What you need to do: What is needed is an exact copy of every entry below, minus the images.

Dataset records:
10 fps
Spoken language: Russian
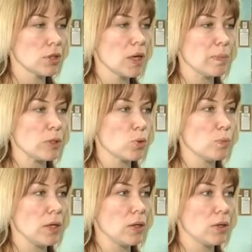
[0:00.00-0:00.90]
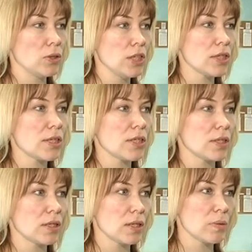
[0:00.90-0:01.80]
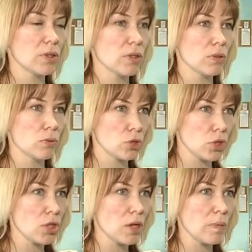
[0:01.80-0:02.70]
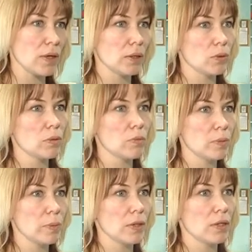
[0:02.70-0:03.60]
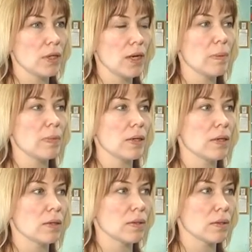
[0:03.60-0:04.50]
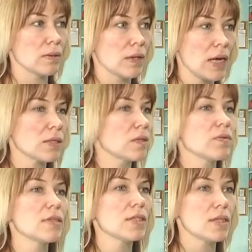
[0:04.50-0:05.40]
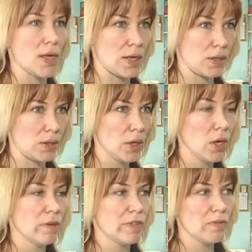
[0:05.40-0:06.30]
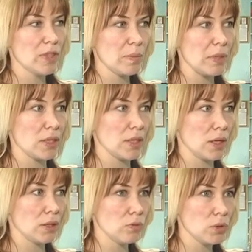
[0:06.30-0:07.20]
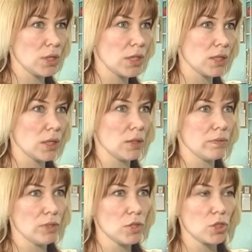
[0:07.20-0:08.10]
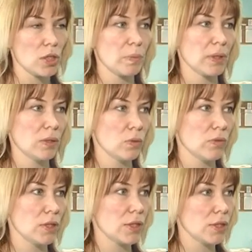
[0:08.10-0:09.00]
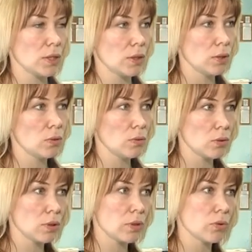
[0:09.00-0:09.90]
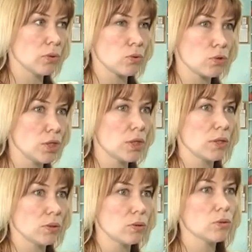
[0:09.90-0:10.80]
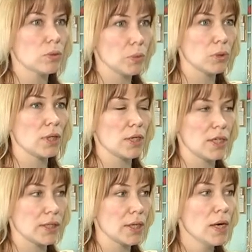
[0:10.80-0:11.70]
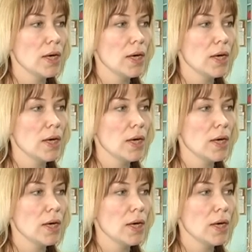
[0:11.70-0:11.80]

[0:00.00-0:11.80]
нам поступают детки с какими-то нарушениями, которым мы предлагаем э, разные виды занятий. В зависимости от возраста, от физической подготовленности и от того нарушения, которое у ребенка есть.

Result of this task:
10 fps
Spoken language: Russian
[0:00.00-0:00.90]
[0:00.90-0:01.80]
[0:01.80-0:02.70]
[0:02.70-0:03.60]
[0:03.60-0:04.50]
[0:04.50-0:05.40]
[0:05.40-0:06.30]
[0:06.30-0:07.20]
[0:07.20-0:08.10]
[0:08.10-0:09.00]
[0:09.00-0:09.90]
[0:09.90-0:10.80]
[0:10.80-0:11.70]
[0:11.70-0:11.80]

[0:00.00-0:11.80]
нам поступают детки с какими-то нарушениями, которым мы предлагаем э, разные виды занятий. В зависимости от возраста, от физической подготовленности и от того нарушения, которое у ребенка есть.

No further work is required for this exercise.